Publishers of a new book by former Housing Secretary Henry Cisneros say it offers an “innovative and nuanced” analysis of the potential for real estate investment in 45 metro areas with varied economic outlooks, revealing opportunities for investors even in metros with weak indicators.
“Urban Real Estate Investment: A New Era of Opportunity” mashes up performance indicators based on local economic and demographic trends with city-by-city rankings based on surveys and interviews with real estate professionals.
Cisneros, who headed up the Department of Housing and Urban Development for five years during the Clinton administration, assesses markets ranging from booming tech hubs to cities that are trying to reinvent themselves, like Detroit, grouping metros into four broad categories.
In the strongest markets, like Austin, Denver and Portland, performance indicators and survey-based rankings are in full agreement. These top-tier markets have “demonstrated robust economic and demographic growth through varied and vibrant economies that rely on advanced industries and technology-based innovation,” the Urban Land Institute said in announcing the publication of the book.
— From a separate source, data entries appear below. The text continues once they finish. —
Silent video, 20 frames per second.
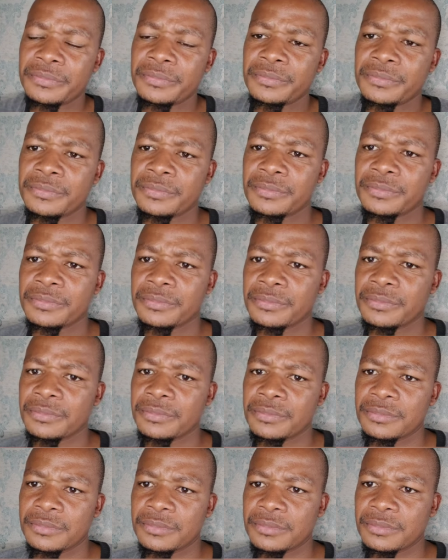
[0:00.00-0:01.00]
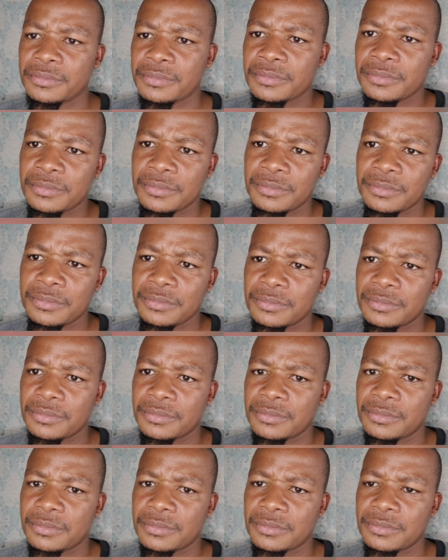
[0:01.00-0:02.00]

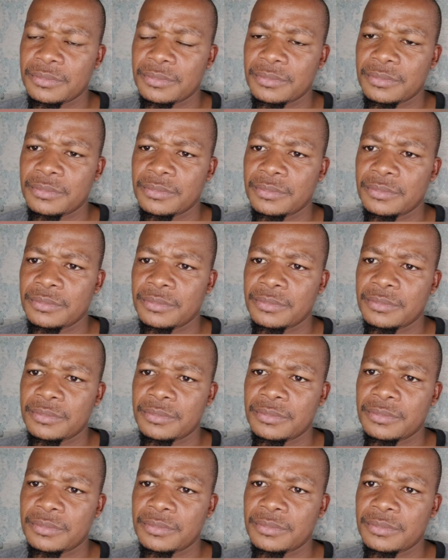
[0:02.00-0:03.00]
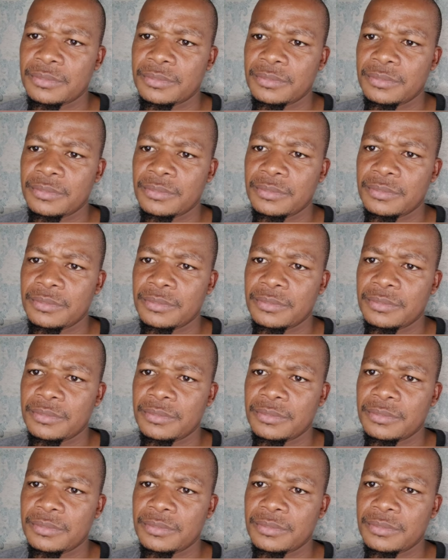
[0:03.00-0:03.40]
(silence)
The next two categories include markets where survey-based rankings were mixed, split into metros with strong performance indicators and those with weaker measures.
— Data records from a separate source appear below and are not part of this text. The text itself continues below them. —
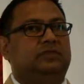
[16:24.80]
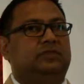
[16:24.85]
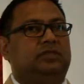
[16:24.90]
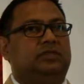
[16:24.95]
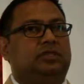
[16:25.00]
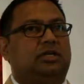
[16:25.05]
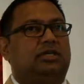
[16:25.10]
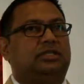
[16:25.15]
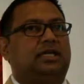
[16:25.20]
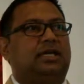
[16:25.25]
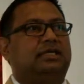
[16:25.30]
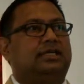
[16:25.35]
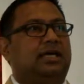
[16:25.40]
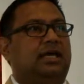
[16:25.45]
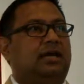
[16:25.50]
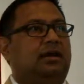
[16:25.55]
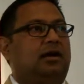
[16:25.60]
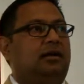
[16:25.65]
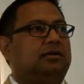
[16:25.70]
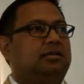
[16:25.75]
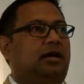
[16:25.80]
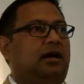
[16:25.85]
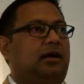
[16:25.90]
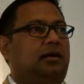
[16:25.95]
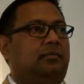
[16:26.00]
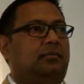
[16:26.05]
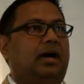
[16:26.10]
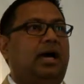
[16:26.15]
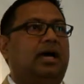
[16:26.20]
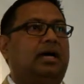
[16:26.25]
So as I take our
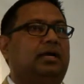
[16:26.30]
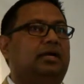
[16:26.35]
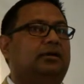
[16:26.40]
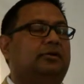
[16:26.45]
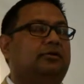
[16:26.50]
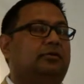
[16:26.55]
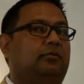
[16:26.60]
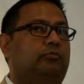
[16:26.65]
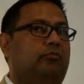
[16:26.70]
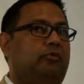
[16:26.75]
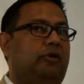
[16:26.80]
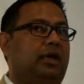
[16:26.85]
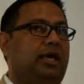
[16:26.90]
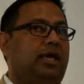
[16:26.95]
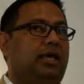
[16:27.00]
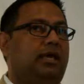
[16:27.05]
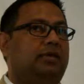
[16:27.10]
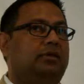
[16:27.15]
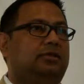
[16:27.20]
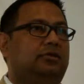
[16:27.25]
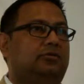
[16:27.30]
thought back into the praying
Baltimore, Phoenix and Los Angeles are examples of cities with strong performance indicators — such as significant neighborhood redevelopment, the presence of strong anchor institutions, or status as a state capital — but which also have a weak housing market or an overreliance on legacy industries such as heavy manufacturing.
The weakest cities are those that “lack economic diversity and continue to suffer population loss, and include cities associated with legacy industries, including Detroit, St. Louis and Providence, Rhode Island,” the Urban Land Institute said.
Cisneros — the founder and chairman of CityView, an institutional investment company — sees opportunities for investors even in metros with weak indicators. In Detroit, cheap land and affordable rents could attract tech entrepreneurs and creative industries, he says, pointing to a revitalization of the city’s downtown spearheaded by Quicken Loans founder and Chairman Dan Gilbert.